[Collected data entries]

────

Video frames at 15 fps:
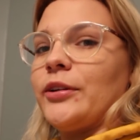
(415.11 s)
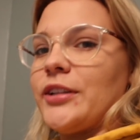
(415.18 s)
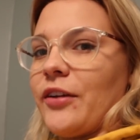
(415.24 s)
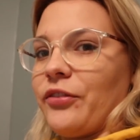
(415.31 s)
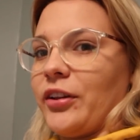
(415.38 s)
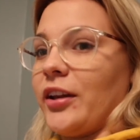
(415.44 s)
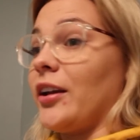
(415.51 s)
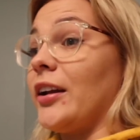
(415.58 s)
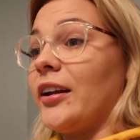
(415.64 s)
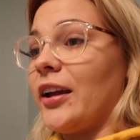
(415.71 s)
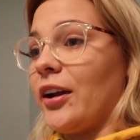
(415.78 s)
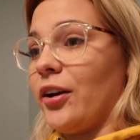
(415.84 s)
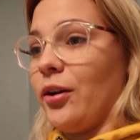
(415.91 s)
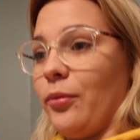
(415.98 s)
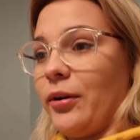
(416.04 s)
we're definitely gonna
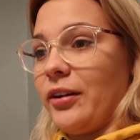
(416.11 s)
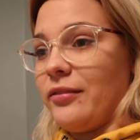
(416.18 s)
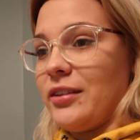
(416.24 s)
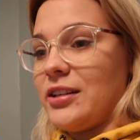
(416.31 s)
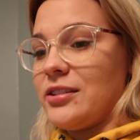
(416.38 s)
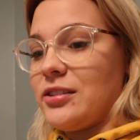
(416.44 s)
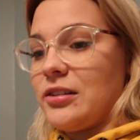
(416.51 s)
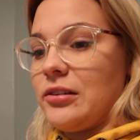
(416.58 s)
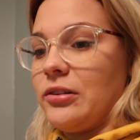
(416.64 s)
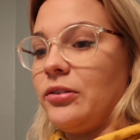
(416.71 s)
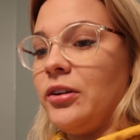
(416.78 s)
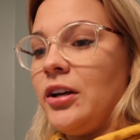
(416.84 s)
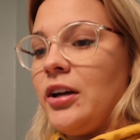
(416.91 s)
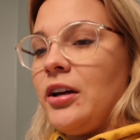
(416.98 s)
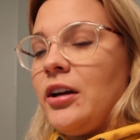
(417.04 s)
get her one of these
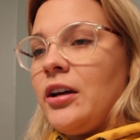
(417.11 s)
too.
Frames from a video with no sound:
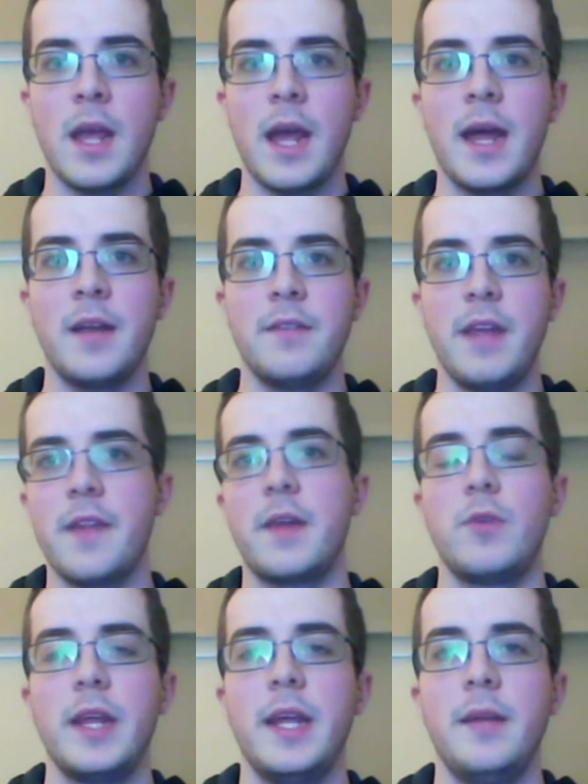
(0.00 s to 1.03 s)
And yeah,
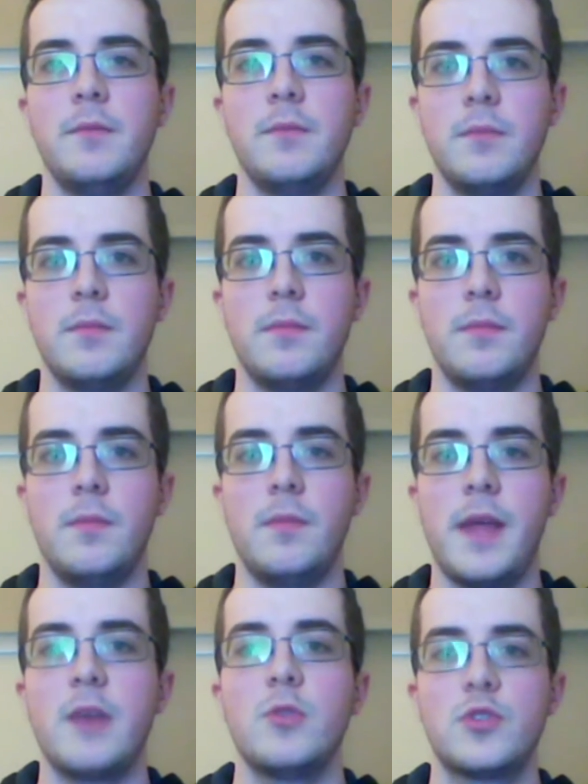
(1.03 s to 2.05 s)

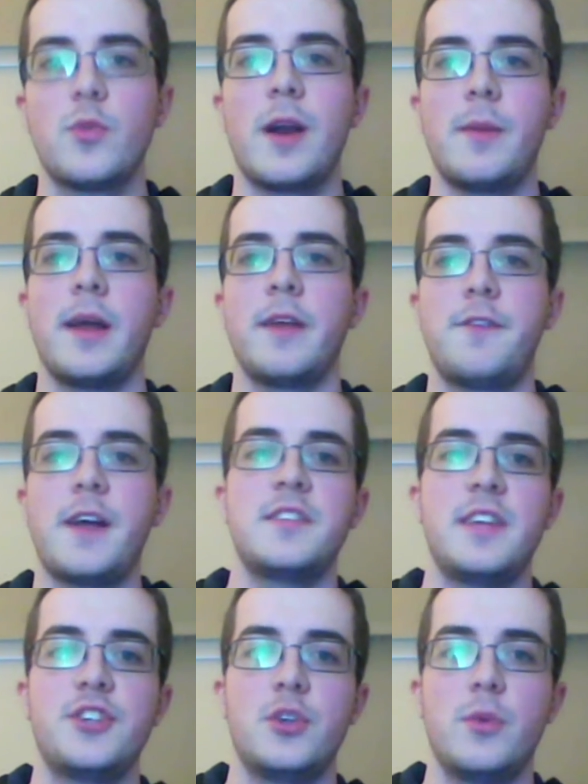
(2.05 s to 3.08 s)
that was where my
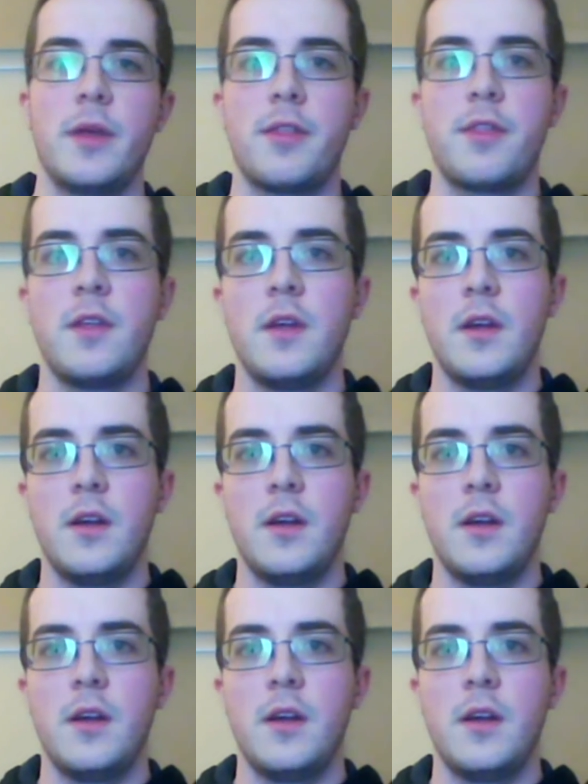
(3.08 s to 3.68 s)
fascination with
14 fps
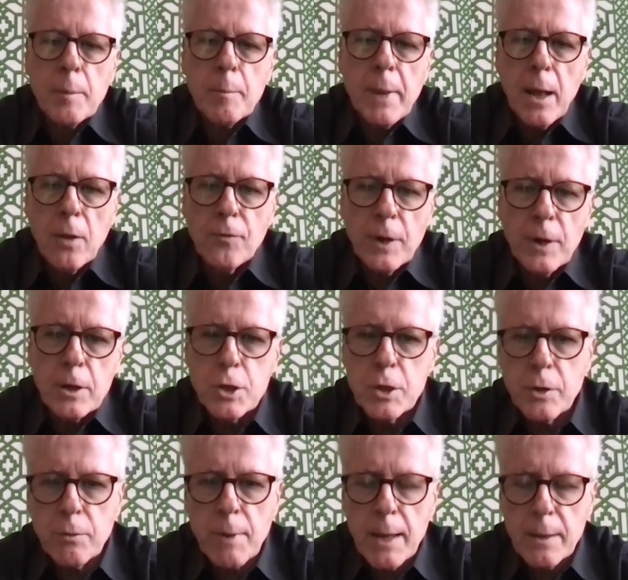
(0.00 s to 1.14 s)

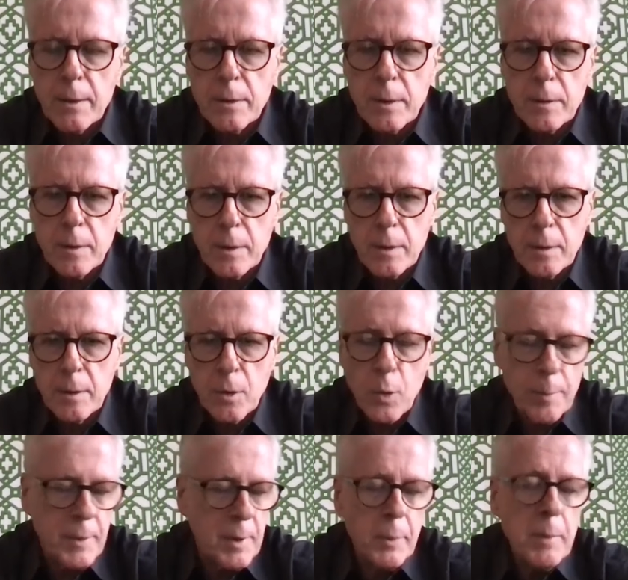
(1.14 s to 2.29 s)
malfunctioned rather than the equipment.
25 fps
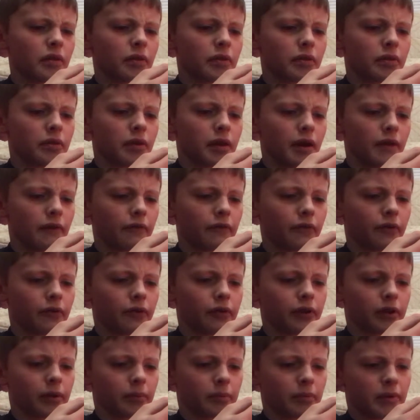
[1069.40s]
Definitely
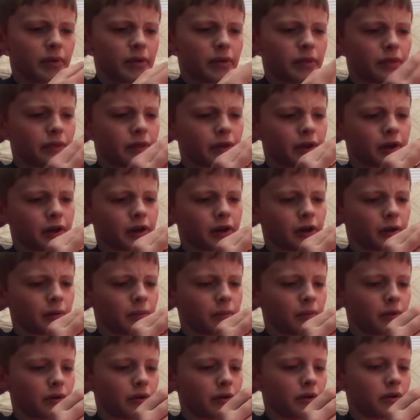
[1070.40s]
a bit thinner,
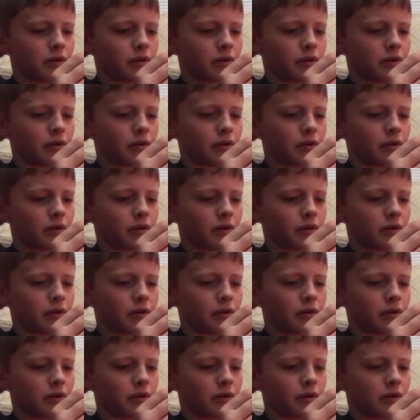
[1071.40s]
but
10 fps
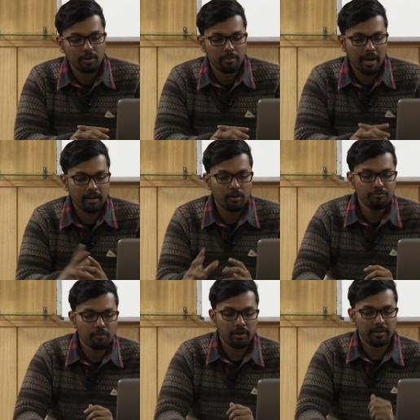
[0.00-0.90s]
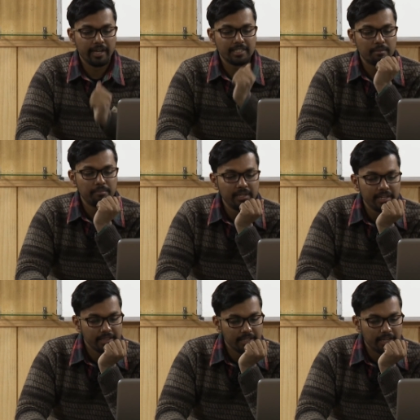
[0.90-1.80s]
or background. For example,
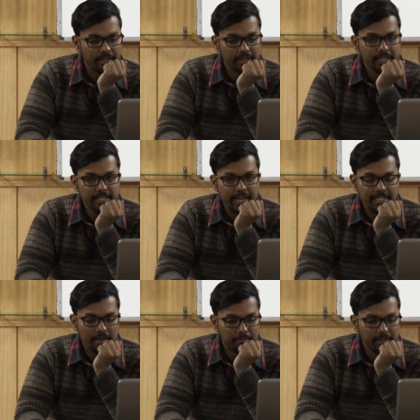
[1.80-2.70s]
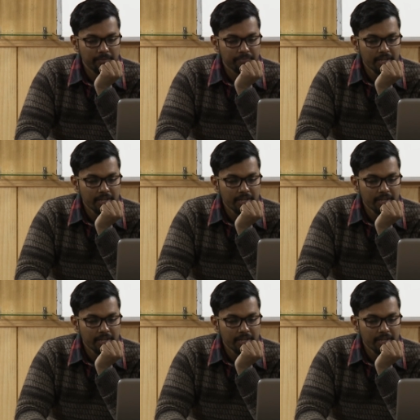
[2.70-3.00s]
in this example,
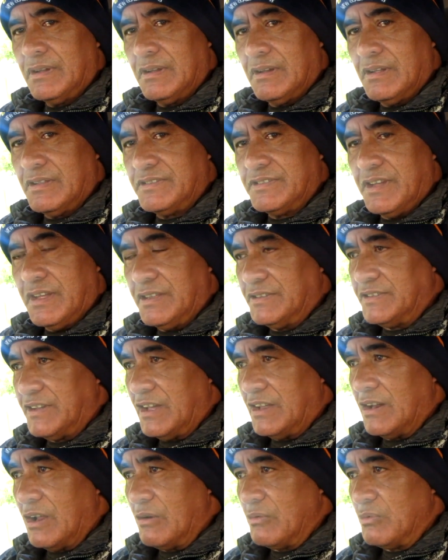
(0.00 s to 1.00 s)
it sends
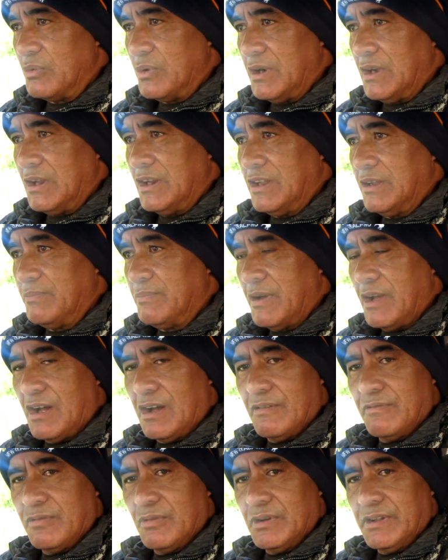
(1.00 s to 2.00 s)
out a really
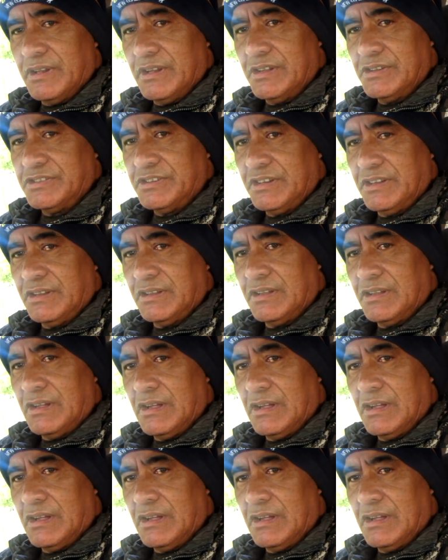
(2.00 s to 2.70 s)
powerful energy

────

The preceding entries are to be returned verbatim, with every picture excluded.

**Written answer**.
Video frames at 15 fps:
(415.11 s)
(415.18 s)
(415.24 s)
(415.31 s)
(415.38 s)
(415.44 s)
(415.51 s)
(415.58 s)
(415.64 s)
(415.71 s)
(415.78 s)
(415.84 s)
(415.91 s)
(415.98 s)
(416.04 s)
we're definitely gonna
(416.11 s)
(416.18 s)
(416.24 s)
(416.31 s)
(416.38 s)
(416.44 s)
(416.51 s)
(416.58 s)
(416.64 s)
(416.71 s)
(416.78 s)
(416.84 s)
(416.91 s)
(416.98 s)
(417.04 s)
get her one of these
(417.11 s)
too.
Frames from a video with no sound:
(0.00 s to 1.03 s)
And yeah,
(1.03 s to 2.05 s)

(2.05 s to 3.08 s)
that was where my
(3.08 s to 3.68 s)
fascination with
14 fps
(0.00 s to 1.14 s)

(1.14 s to 2.29 s)
malfunctioned rather than the equipment.
25 fps
[1069.40s]
Definitely
[1070.40s]
a bit thinner,
[1071.40s]
but
10 fps
[0.00-0.90s]
[0.90-1.80s]
or background. For example,
[1.80-2.70s]
[2.70-3.00s]
in this example,
(0.00 s to 1.00 s)
it sends
(1.00 s to 2.00 s)
out a really
(2.00 s to 2.70 s)
powerful energy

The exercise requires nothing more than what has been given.